Collected data
____

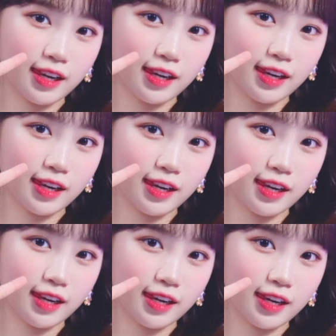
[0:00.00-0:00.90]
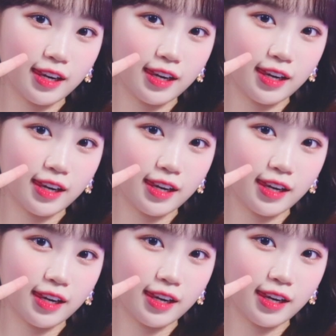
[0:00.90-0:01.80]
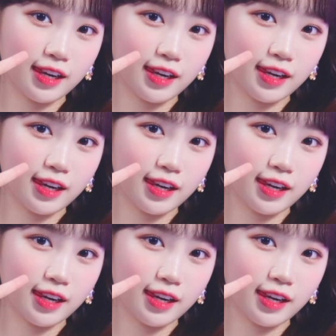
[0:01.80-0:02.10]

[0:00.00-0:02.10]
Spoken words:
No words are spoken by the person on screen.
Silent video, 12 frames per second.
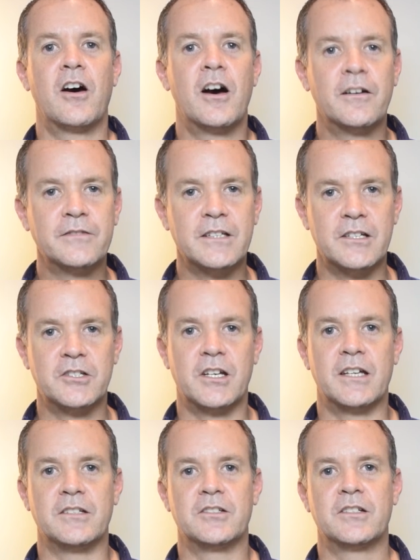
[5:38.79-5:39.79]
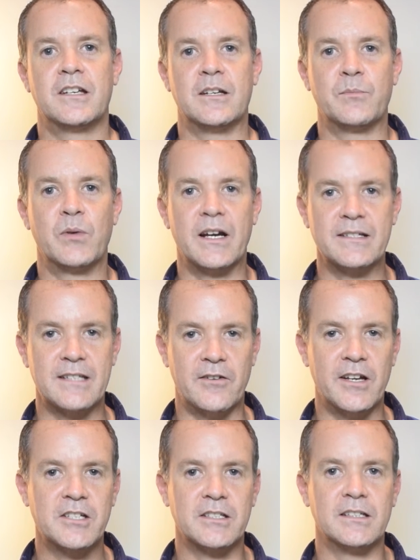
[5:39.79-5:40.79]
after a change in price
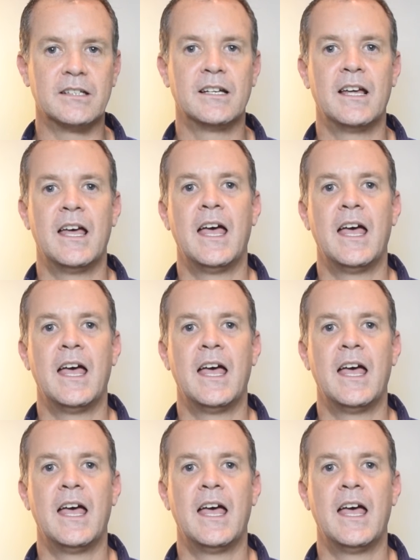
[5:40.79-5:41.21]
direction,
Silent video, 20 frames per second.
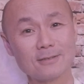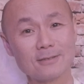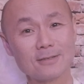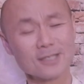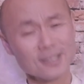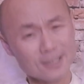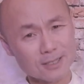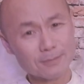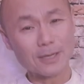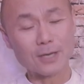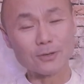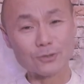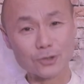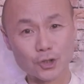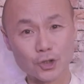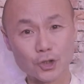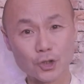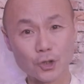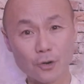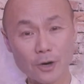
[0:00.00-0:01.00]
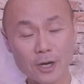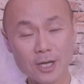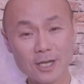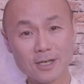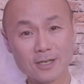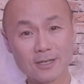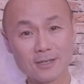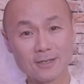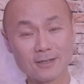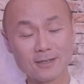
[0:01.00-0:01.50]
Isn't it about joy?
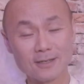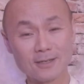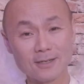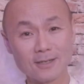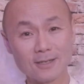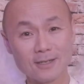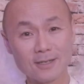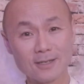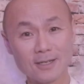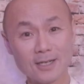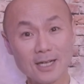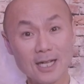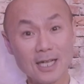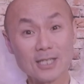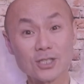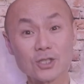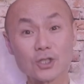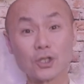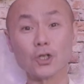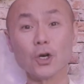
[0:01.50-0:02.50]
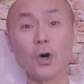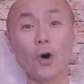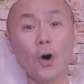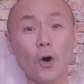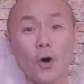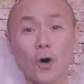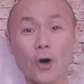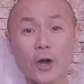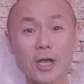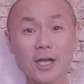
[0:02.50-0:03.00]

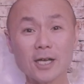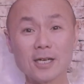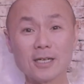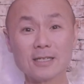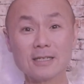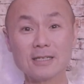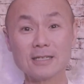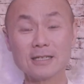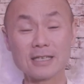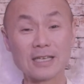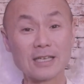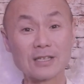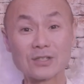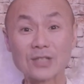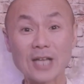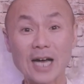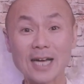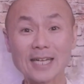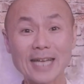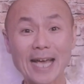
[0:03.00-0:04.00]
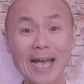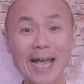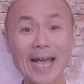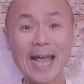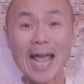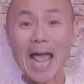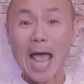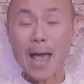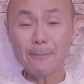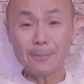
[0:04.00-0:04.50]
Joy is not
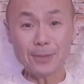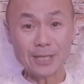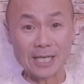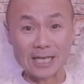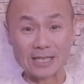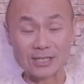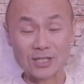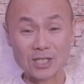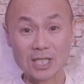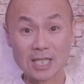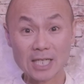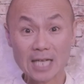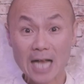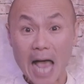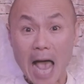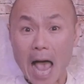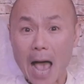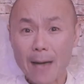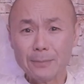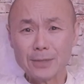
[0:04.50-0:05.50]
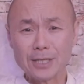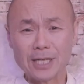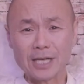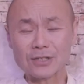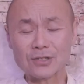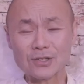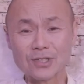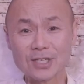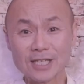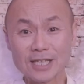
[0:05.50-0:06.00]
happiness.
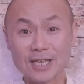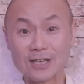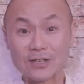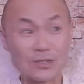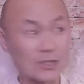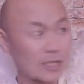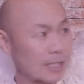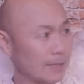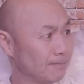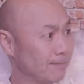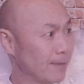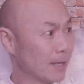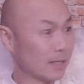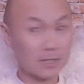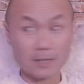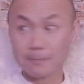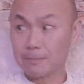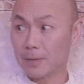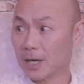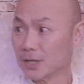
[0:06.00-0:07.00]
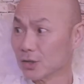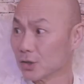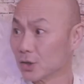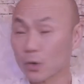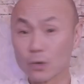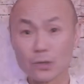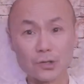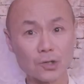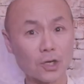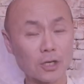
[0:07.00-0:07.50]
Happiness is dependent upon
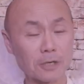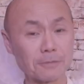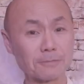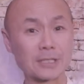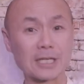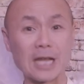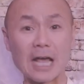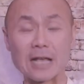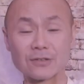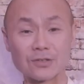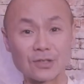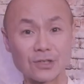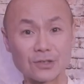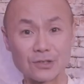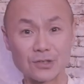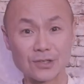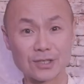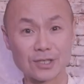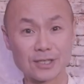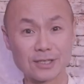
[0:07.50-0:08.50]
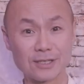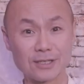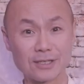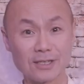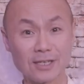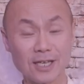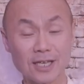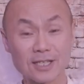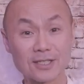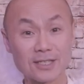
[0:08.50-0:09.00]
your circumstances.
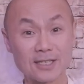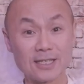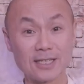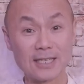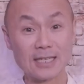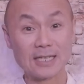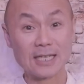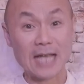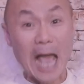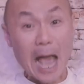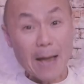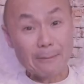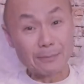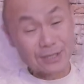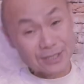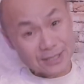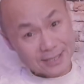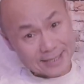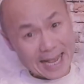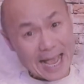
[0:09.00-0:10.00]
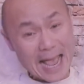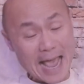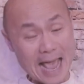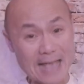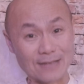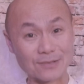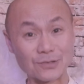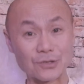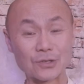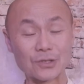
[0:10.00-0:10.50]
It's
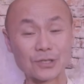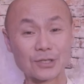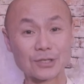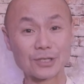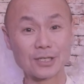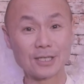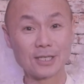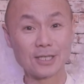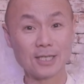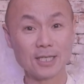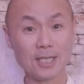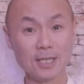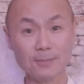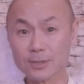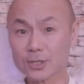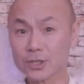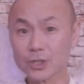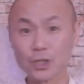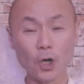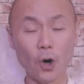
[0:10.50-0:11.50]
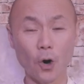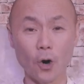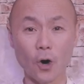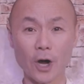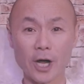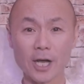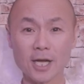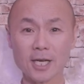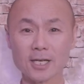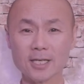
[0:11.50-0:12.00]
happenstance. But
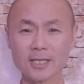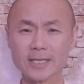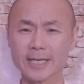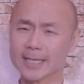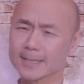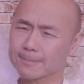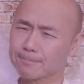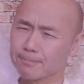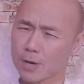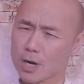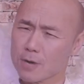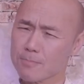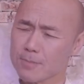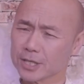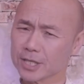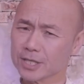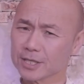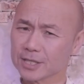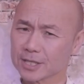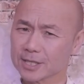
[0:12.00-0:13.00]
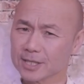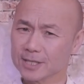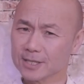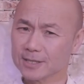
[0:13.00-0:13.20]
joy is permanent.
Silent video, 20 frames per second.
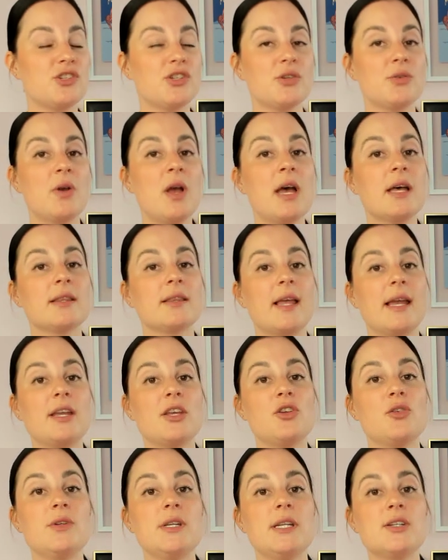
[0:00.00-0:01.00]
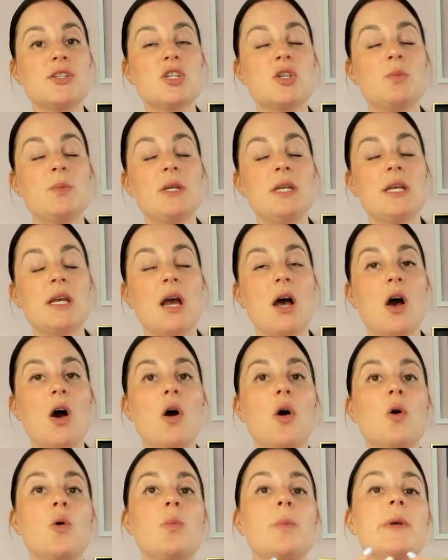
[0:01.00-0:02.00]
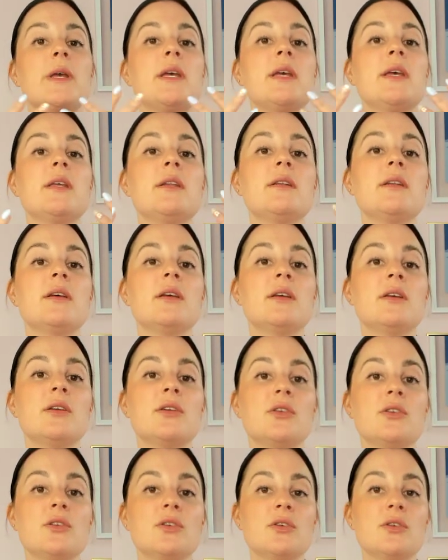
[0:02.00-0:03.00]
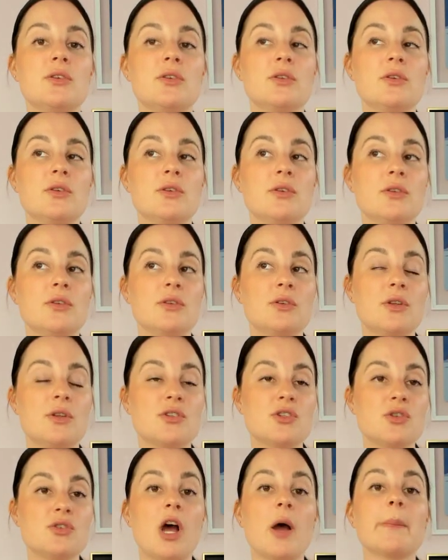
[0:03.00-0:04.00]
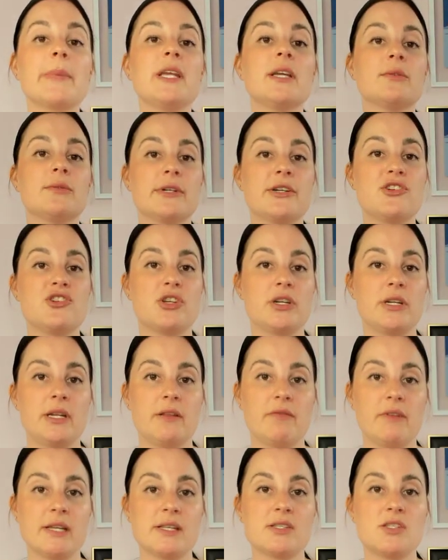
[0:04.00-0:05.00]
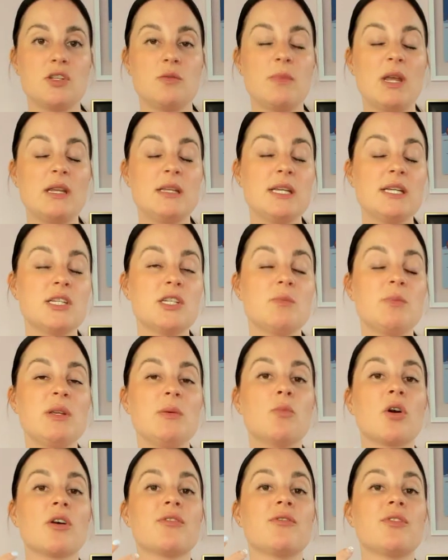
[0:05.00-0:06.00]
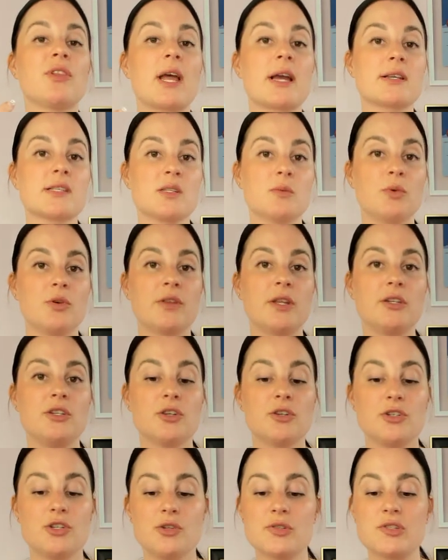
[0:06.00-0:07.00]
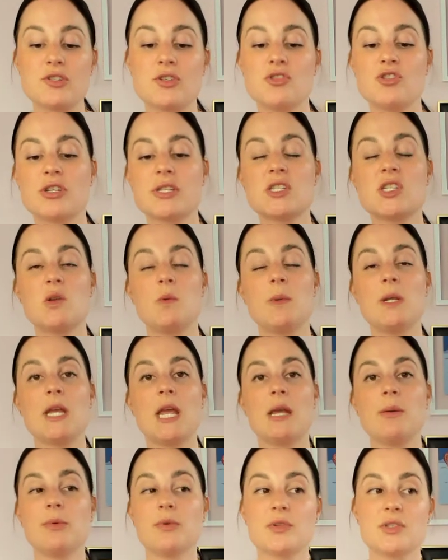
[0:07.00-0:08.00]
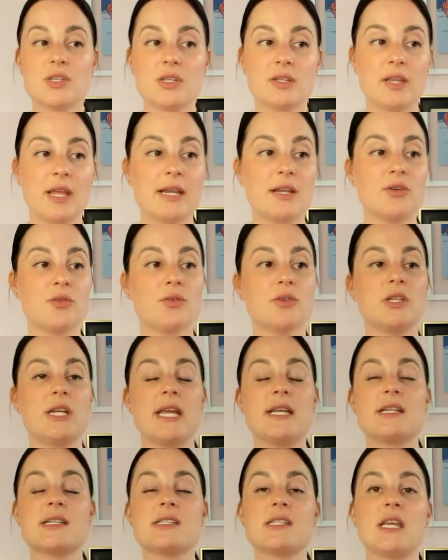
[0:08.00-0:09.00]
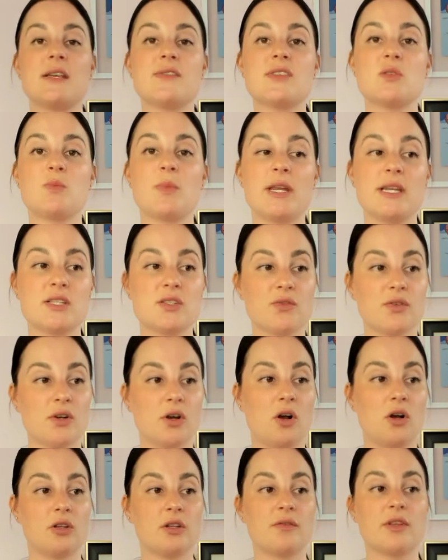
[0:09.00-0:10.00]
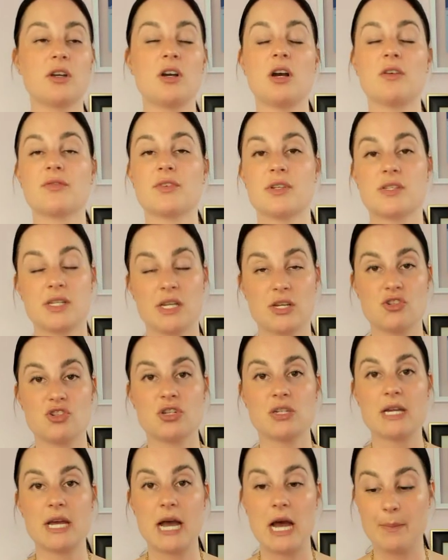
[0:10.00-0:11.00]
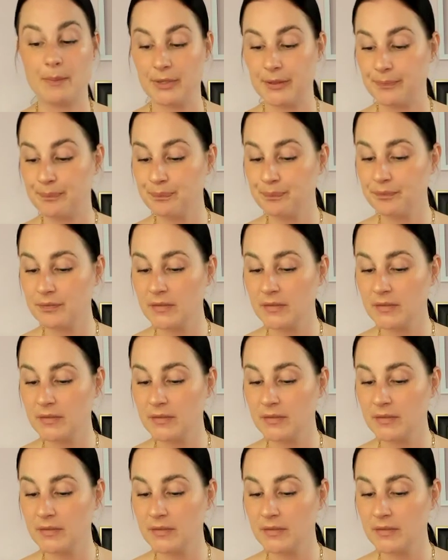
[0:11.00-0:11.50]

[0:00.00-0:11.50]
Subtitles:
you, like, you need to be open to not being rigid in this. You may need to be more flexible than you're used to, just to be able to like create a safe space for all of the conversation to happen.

____

Retype the records above exactly, starting at the line that contains "[0:07.00-0:07.50]" and going through the last line, and leave out any pictures.

[0:07.00-0:07.50]
Happiness is dependent upon
[0:07.50-0:08.50]
[0:08.50-0:09.00]
your circumstances.
[0:09.00-0:10.00]
[0:10.00-0:10.50]
It's
[0:10.50-0:11.50]
[0:11.50-0:12.00]
happenstance. But
[0:12.00-0:13.00]
[0:13.00-0:13.20]
joy is permanent.
Silent video, 20 frames per second.
[0:00.00-0:01.00]
[0:01.00-0:02.00]
[0:02.00-0:03.00]
[0:03.00-0:04.00]
[0:04.00-0:05.00]
[0:05.00-0:06.00]
[0:06.00-0:07.00]
[0:07.00-0:08.00]
[0:08.00-0:09.00]
[0:09.00-0:10.00]
[0:10.00-0:11.00]
[0:11.00-0:11.50]

[0:00.00-0:11.50]
Subtitles:
you, like, you need to be open to not being rigid in this. You may need to be more flexible than you're used to, just to be able to like create a safe space for all of the conversation to happen.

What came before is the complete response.